A New Exact Pattern Matching Algorithm (WEMA)

INTRODUCTION

Pattern matching algorithms are used to retrieve patterns from sets based on a search criterion. In computer science applications, the matching algorithms are the most used in different fields such as network security, artificial intelligence, data mining and others. Matching algorithm can be utilized for various forms of digital data including images (Abed and Zaoui, 2011; Chalabi et al., 2008) audio and video (Bulbul, 2007). String matching algorithm is the process to find the occurrence of pattern “P” into a text “T”, where “T” is longer than “P” (Alhaj et al., 2010). String matching algorithms can be classified into two techniques: Exact and approximate string matching algorithms. Exact-string-matching algorithms can be used to find the occurrence of “P” in “T” while approximate string matching algorithms are concerned with the similarity percentage between the “P” and the “T”. Moreover, there are many good works to enhance the performance of exact or approximate string matching algorithms Sleit et al. (2007) and Mansi and Alnihoud (2010) and also some works in parallel approach to enhance the performance (Hudaib et al., 2008; Raju and Babu, 2007).

This study introduces an algorithm called WEMA which can be used to find exact matching between two strings, so that the proposed algorithm consists of two steps: First, create an alphabetical matrix called index matrix weight, in order to arrange all the characters positions of the text on it. Second, run the matching process to find the exact occurrence between the pattern “P” and the text “T”.

MATERIALS AND METHODS

This section indicates some of the most famous algorithms that are used in exact string matching algorithms.

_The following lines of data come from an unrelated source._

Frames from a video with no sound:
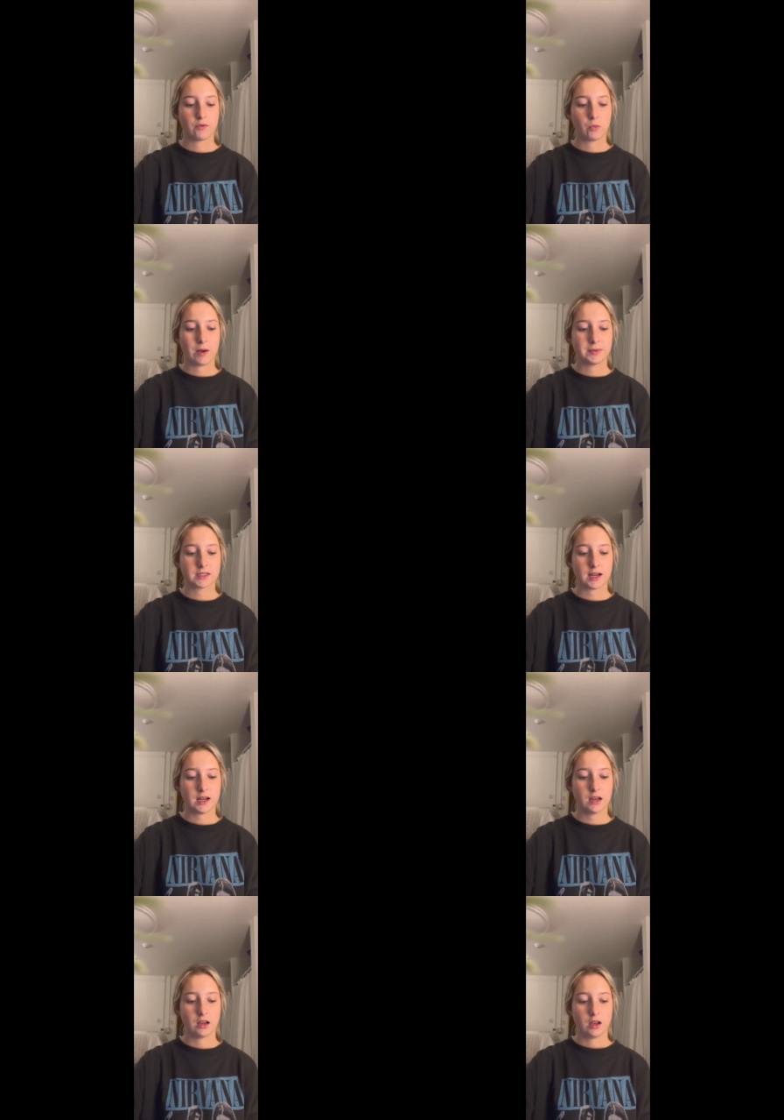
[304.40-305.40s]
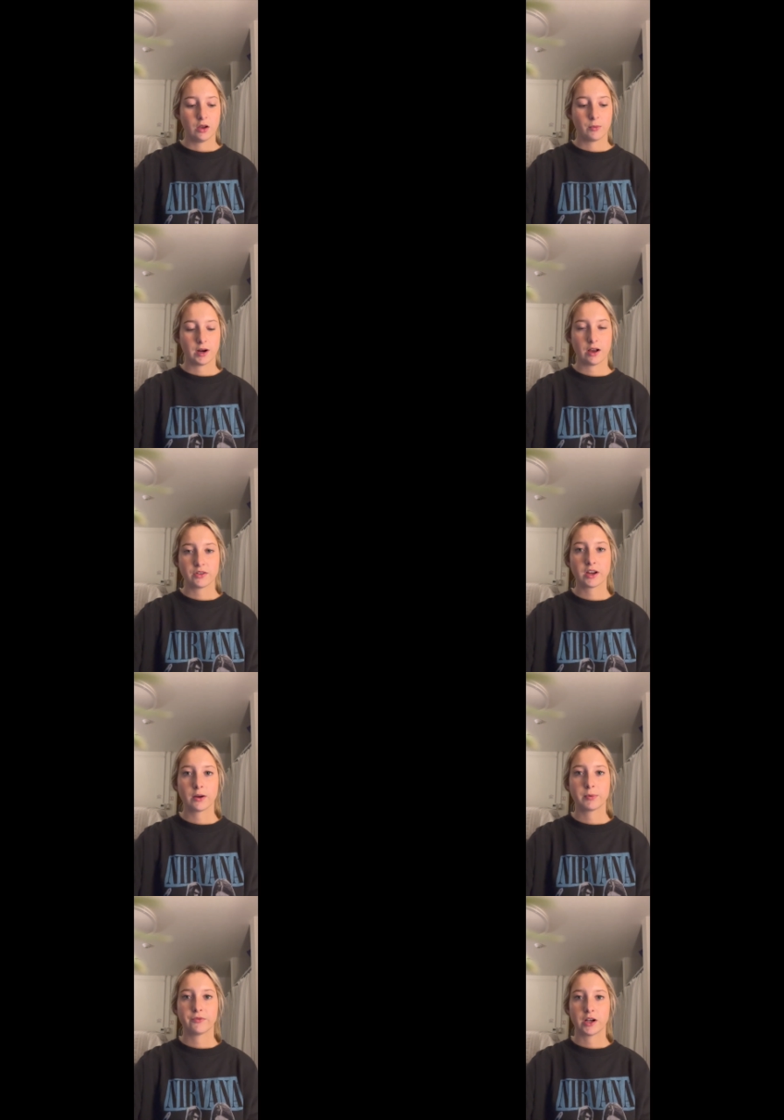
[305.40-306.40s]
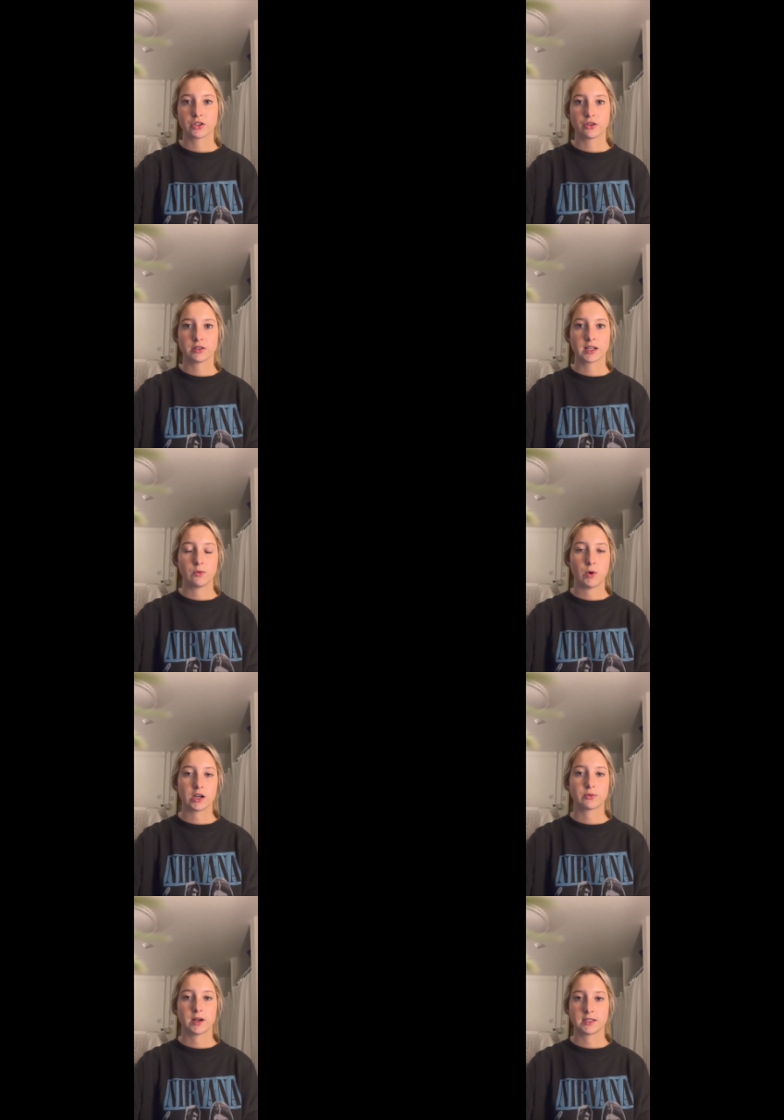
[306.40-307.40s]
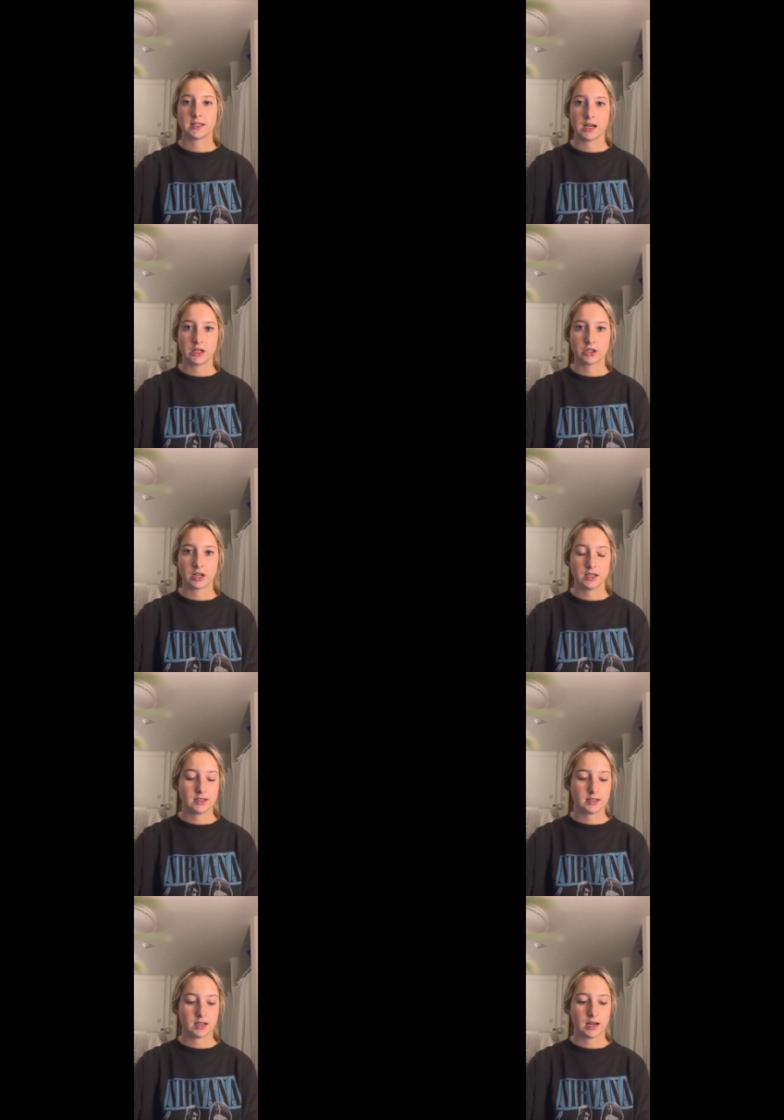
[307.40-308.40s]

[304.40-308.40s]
a website where healthcare professionals can watch presentations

Boyer-moore algorithm: Boyer-Moore algorithm is considered as one of the most famous pattern matching algorithms, one that is considered very fast in practice and it was designed for the exact string matching of many strings against a single keyword (http://www-igm.univ-mlv.fr/~lecroq/string/). The first heuristic phrase used is “bad character shift”. Bad character shift starts a comparison from the right to the left and if a character is seen that does not exist in the text to search for, then the search algorithm can be shift forward to an “M” character where “M” is the length of the pattern. The second heuristic phrase used in the Boyer-Moore algorithm is “good suffix shift”. Good suffix shift starts a comparison from the right to the left and if it is matches, then the algorithm check the next character in the text with the next character in the pattern, until matching all the strings. In the case of mismatching, the Boyer-Moore algorithm is looking for the next occurrence of a substring that was matched before.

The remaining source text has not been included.